(Stored data entries)
++++++++++++++++++++
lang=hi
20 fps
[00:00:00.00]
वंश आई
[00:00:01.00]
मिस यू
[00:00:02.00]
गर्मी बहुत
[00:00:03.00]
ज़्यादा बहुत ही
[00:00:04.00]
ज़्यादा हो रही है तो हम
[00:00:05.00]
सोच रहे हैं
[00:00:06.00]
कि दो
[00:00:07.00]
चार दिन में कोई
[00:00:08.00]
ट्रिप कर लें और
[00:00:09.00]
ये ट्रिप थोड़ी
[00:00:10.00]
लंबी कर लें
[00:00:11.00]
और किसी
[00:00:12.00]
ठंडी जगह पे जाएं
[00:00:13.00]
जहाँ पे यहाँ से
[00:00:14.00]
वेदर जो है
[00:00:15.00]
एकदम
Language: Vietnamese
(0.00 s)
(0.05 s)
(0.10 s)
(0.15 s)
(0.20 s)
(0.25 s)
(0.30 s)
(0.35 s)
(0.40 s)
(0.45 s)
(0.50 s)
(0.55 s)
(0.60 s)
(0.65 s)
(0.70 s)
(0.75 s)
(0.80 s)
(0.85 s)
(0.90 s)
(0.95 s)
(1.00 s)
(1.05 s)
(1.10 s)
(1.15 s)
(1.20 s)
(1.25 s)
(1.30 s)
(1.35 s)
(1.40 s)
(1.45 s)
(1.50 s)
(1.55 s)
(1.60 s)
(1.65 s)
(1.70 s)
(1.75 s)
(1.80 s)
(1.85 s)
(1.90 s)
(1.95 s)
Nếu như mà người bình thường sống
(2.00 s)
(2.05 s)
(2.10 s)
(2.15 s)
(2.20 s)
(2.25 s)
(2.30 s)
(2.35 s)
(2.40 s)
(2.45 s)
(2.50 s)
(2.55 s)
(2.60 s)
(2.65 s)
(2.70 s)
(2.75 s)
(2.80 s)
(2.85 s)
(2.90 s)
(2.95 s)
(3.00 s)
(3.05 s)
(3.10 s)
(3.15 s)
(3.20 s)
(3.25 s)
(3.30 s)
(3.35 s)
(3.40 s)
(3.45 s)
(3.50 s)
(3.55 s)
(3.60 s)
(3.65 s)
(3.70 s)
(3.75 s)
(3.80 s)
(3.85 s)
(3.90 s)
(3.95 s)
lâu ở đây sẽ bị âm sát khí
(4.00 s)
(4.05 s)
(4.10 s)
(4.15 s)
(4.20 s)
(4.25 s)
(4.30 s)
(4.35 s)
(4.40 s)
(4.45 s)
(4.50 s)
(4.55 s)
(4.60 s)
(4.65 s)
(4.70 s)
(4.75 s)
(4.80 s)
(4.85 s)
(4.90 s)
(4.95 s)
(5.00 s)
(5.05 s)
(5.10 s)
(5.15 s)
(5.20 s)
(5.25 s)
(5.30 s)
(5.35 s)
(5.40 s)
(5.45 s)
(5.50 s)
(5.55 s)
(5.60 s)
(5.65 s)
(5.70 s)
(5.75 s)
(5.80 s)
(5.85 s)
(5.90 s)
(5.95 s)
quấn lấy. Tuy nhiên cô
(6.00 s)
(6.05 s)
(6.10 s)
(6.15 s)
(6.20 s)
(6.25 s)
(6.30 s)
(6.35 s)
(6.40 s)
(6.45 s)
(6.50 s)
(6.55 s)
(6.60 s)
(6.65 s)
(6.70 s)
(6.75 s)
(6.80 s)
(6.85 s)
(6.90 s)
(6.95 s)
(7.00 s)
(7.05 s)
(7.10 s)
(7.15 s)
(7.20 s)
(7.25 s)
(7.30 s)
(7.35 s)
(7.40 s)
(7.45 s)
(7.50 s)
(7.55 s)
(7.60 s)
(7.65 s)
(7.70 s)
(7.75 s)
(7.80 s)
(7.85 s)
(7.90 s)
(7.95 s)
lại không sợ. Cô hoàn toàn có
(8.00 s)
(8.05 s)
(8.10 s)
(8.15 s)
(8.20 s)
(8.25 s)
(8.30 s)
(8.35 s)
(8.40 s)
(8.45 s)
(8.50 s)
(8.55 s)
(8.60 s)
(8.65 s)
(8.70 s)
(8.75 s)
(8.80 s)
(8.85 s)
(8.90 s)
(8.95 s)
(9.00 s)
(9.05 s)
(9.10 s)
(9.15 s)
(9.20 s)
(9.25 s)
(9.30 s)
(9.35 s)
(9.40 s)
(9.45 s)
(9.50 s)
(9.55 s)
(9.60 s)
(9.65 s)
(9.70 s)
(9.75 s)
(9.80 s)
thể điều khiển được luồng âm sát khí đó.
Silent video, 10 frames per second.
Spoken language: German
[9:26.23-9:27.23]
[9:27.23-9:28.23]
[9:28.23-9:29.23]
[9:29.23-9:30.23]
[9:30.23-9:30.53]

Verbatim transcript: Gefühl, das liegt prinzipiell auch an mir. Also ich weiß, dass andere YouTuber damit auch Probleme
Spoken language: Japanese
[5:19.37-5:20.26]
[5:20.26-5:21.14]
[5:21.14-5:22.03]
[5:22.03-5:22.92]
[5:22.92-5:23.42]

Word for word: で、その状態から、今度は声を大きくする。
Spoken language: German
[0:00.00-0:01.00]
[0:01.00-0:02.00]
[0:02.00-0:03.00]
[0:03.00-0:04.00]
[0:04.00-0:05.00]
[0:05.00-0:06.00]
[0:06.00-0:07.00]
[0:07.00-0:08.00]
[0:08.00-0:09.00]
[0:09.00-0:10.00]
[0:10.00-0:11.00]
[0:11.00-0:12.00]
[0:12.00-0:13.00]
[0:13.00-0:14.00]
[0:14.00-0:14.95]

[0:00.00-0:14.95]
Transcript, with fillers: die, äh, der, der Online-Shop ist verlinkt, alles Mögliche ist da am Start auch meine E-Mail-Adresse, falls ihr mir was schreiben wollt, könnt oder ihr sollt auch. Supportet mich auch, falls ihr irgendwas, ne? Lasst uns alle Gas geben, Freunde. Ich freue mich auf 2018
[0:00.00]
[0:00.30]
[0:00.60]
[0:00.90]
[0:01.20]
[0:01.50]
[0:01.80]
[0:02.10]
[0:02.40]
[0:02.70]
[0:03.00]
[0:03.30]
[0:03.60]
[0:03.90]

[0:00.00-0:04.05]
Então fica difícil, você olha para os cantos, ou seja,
++++++++++++++++++++
**Goal of the exercise:**
The records above need to be retyped in full, exactly as given.

**Result for this task:**
lang=hi
20 fps
[00:00:00.00]
वंश आई
[00:00:01.00]
मिस यू
[00:00:02.00]
गर्मी बहुत
[00:00:03.00]
ज़्यादा बहुत ही
[00:00:04.00]
ज़्यादा हो रही है तो हम
[00:00:05.00]
सोच रहे हैं
[00:00:06.00]
कि दो
[00:00:07.00]
चार दिन में कोई
[00:00:08.00]
ट्रिप कर लें और
[00:00:09.00]
ये ट्रिप थोड़ी
[00:00:10.00]
लंबी कर लें
[00:00:11.00]
और किसी
[00:00:12.00]
ठंडी जगह पे जाएं
[00:00:13.00]
जहाँ पे यहाँ से
[00:00:14.00]
वेदर जो है
[00:00:15.00]
एकदम
Language: Vietnamese
(0.00 s)
(0.05 s)
(0.10 s)
(0.15 s)
(0.20 s)
(0.25 s)
(0.30 s)
(0.35 s)
(0.40 s)
(0.45 s)
(0.50 s)
(0.55 s)
(0.60 s)
(0.65 s)
(0.70 s)
(0.75 s)
(0.80 s)
(0.85 s)
(0.90 s)
(0.95 s)
(1.00 s)
(1.05 s)
(1.10 s)
(1.15 s)
(1.20 s)
(1.25 s)
(1.30 s)
(1.35 s)
(1.40 s)
(1.45 s)
(1.50 s)
(1.55 s)
(1.60 s)
(1.65 s)
(1.70 s)
(1.75 s)
(1.80 s)
(1.85 s)
(1.90 s)
(1.95 s)
Nếu như mà người bình thường sống
(2.00 s)
(2.05 s)
(2.10 s)
(2.15 s)
(2.20 s)
(2.25 s)
(2.30 s)
(2.35 s)
(2.40 s)
(2.45 s)
(2.50 s)
(2.55 s)
(2.60 s)
(2.65 s)
(2.70 s)
(2.75 s)
(2.80 s)
(2.85 s)
(2.90 s)
(2.95 s)
(3.00 s)
(3.05 s)
(3.10 s)
(3.15 s)
(3.20 s)
(3.25 s)
(3.30 s)
(3.35 s)
(3.40 s)
(3.45 s)
(3.50 s)
(3.55 s)
(3.60 s)
(3.65 s)
(3.70 s)
(3.75 s)
(3.80 s)
(3.85 s)
(3.90 s)
(3.95 s)
lâu ở đây sẽ bị âm sát khí
(4.00 s)
(4.05 s)
(4.10 s)
(4.15 s)
(4.20 s)
(4.25 s)
(4.30 s)
(4.35 s)
(4.40 s)
(4.45 s)
(4.50 s)
(4.55 s)
(4.60 s)
(4.65 s)
(4.70 s)
(4.75 s)
(4.80 s)
(4.85 s)
(4.90 s)
(4.95 s)
(5.00 s)
(5.05 s)
(5.10 s)
(5.15 s)
(5.20 s)
(5.25 s)
(5.30 s)
(5.35 s)
(5.40 s)
(5.45 s)
(5.50 s)
(5.55 s)
(5.60 s)
(5.65 s)
(5.70 s)
(5.75 s)
(5.80 s)
(5.85 s)
(5.90 s)
(5.95 s)
quấn lấy. Tuy nhiên cô
(6.00 s)
(6.05 s)
(6.10 s)
(6.15 s)
(6.20 s)
(6.25 s)
(6.30 s)
(6.35 s)
(6.40 s)
(6.45 s)
(6.50 s)
(6.55 s)
(6.60 s)
(6.65 s)
(6.70 s)
(6.75 s)
(6.80 s)
(6.85 s)
(6.90 s)
(6.95 s)
(7.00 s)
(7.05 s)
(7.10 s)
(7.15 s)
(7.20 s)
(7.25 s)
(7.30 s)
(7.35 s)
(7.40 s)
(7.45 s)
(7.50 s)
(7.55 s)
(7.60 s)
(7.65 s)
(7.70 s)
(7.75 s)
(7.80 s)
(7.85 s)
(7.90 s)
(7.95 s)
lại không sợ. Cô hoàn toàn có
(8.00 s)
(8.05 s)
(8.10 s)
(8.15 s)
(8.20 s)
(8.25 s)
(8.30 s)
(8.35 s)
(8.40 s)
(8.45 s)
(8.50 s)
(8.55 s)
(8.60 s)
(8.65 s)
(8.70 s)
(8.75 s)
(8.80 s)
(8.85 s)
(8.90 s)
(8.95 s)
(9.00 s)
(9.05 s)
(9.10 s)
(9.15 s)
(9.20 s)
(9.25 s)
(9.30 s)
(9.35 s)
(9.40 s)
(9.45 s)
(9.50 s)
(9.55 s)
(9.60 s)
(9.65 s)
(9.70 s)
(9.75 s)
(9.80 s)
thể điều khiển được luồng âm sát khí đó.
Silent video, 10 frames per second.
Spoken language: German
[9:26.23-9:27.23]
[9:27.23-9:28.23]
[9:28.23-9:29.23]
[9:29.23-9:30.23]
[9:30.23-9:30.53]

Verbatim transcript: Gefühl, das liegt prinzipiell auch an mir. Also ich weiß, dass andere YouTuber damit auch Probleme
Spoken language: Japanese
[5:19.37-5:20.26]
[5:20.26-5:21.14]
[5:21.14-5:22.03]
[5:22.03-5:22.92]
[5:22.92-5:23.42]

Word for word: で、その状態から、今度は声を大きくする。
Spoken language: German
[0:00.00-0:01.00]
[0:01.00-0:02.00]
[0:02.00-0:03.00]
[0:03.00-0:04.00]
[0:04.00-0:05.00]
[0:05.00-0:06.00]
[0:06.00-0:07.00]
[0:07.00-0:08.00]
[0:08.00-0:09.00]
[0:09.00-0:10.00]
[0:10.00-0:11.00]
[0:11.00-0:12.00]
[0:12.00-0:13.00]
[0:13.00-0:14.00]
[0:14.00-0:14.95]

[0:00.00-0:14.95]
Transcript, with fillers: die, äh, der, der Online-Shop ist verlinkt, alles Mögliche ist da am Start auch meine E-Mail-Adresse, falls ihr mir was schreiben wollt, könnt oder ihr sollt auch. Supportet mich auch, falls ihr irgendwas, ne? Lasst uns alle Gas geben, Freunde. Ich freue mich auf 2018
[0:00.00]
[0:00.30]
[0:00.60]
[0:00.90]
[0:01.20]
[0:01.50]
[0:01.80]
[0:02.10]
[0:02.40]
[0:02.70]
[0:03.00]
[0:03.30]
[0:03.60]
[0:03.90]

[0:00.00-0:04.05]
Então fica difícil, você olha para os cantos, ou seja,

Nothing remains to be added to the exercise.